EXERCISE DETAILS:
Below is a listing with pictures in it. Copy it exactly without them.

======

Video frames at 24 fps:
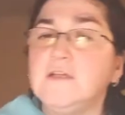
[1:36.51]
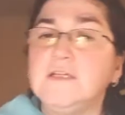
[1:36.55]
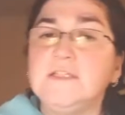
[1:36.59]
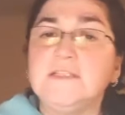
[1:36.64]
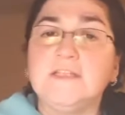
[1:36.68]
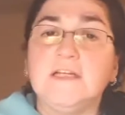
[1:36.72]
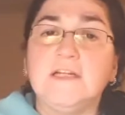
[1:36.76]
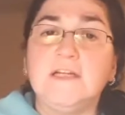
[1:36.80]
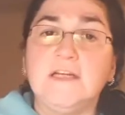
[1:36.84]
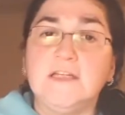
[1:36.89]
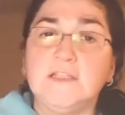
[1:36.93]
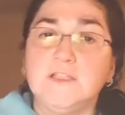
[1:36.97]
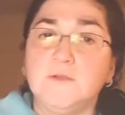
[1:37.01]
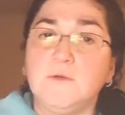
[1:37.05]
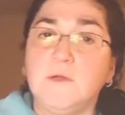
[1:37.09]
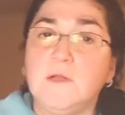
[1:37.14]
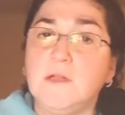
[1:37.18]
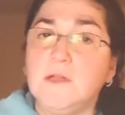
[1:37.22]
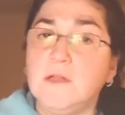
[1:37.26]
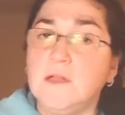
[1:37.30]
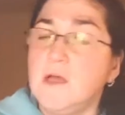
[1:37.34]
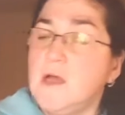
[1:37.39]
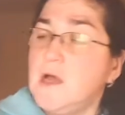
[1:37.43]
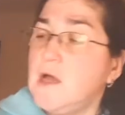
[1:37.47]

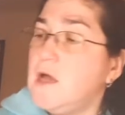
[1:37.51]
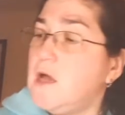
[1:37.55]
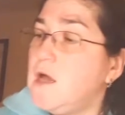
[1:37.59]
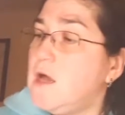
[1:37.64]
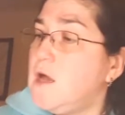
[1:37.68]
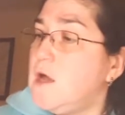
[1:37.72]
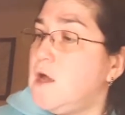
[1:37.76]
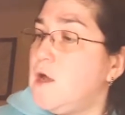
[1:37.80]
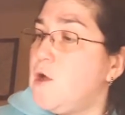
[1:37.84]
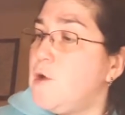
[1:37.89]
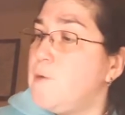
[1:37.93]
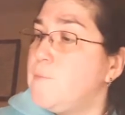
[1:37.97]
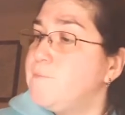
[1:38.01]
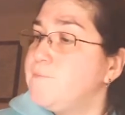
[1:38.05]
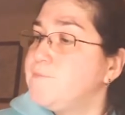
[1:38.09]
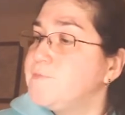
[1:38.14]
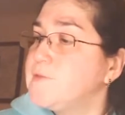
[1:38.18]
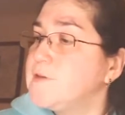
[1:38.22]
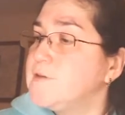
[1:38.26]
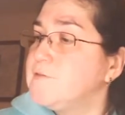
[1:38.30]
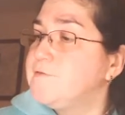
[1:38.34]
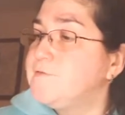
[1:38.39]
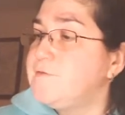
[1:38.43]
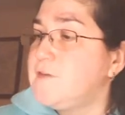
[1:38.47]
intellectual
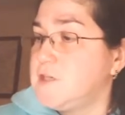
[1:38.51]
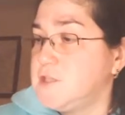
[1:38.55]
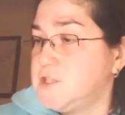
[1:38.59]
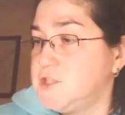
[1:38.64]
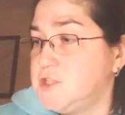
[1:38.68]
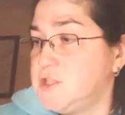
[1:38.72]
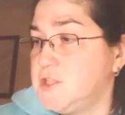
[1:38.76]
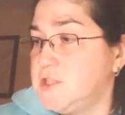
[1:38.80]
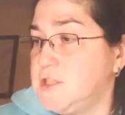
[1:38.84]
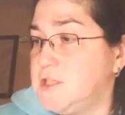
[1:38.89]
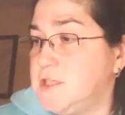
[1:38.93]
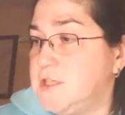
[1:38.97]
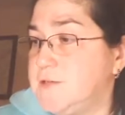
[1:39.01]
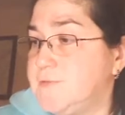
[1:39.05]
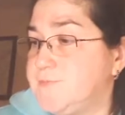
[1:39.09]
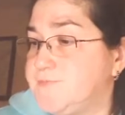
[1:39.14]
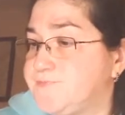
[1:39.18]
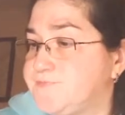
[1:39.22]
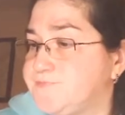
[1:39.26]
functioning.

======

ANSWER TO THIS EXERCISE:
Video frames at 24 fps:
[1:36.51]
[1:36.55]
[1:36.59]
[1:36.64]
[1:36.68]
[1:36.72]
[1:36.76]
[1:36.80]
[1:36.84]
[1:36.89]
[1:36.93]
[1:36.97]
[1:37.01]
[1:37.05]
[1:37.09]
[1:37.14]
[1:37.18]
[1:37.22]
[1:37.26]
[1:37.30]
[1:37.34]
[1:37.39]
[1:37.43]
[1:37.47]

[1:37.51]
[1:37.55]
[1:37.59]
[1:37.64]
[1:37.68]
[1:37.72]
[1:37.76]
[1:37.80]
[1:37.84]
[1:37.89]
[1:37.93]
[1:37.97]
[1:38.01]
[1:38.05]
[1:38.09]
[1:38.14]
[1:38.18]
[1:38.22]
[1:38.26]
[1:38.30]
[1:38.34]
[1:38.39]
[1:38.43]
[1:38.47]
intellectual
[1:38.51]
[1:38.55]
[1:38.59]
[1:38.64]
[1:38.68]
[1:38.72]
[1:38.76]
[1:38.80]
[1:38.84]
[1:38.89]
[1:38.93]
[1:38.97]
[1:39.01]
[1:39.05]
[1:39.09]
[1:39.14]
[1:39.18]
[1:39.22]
[1:39.26]
functioning.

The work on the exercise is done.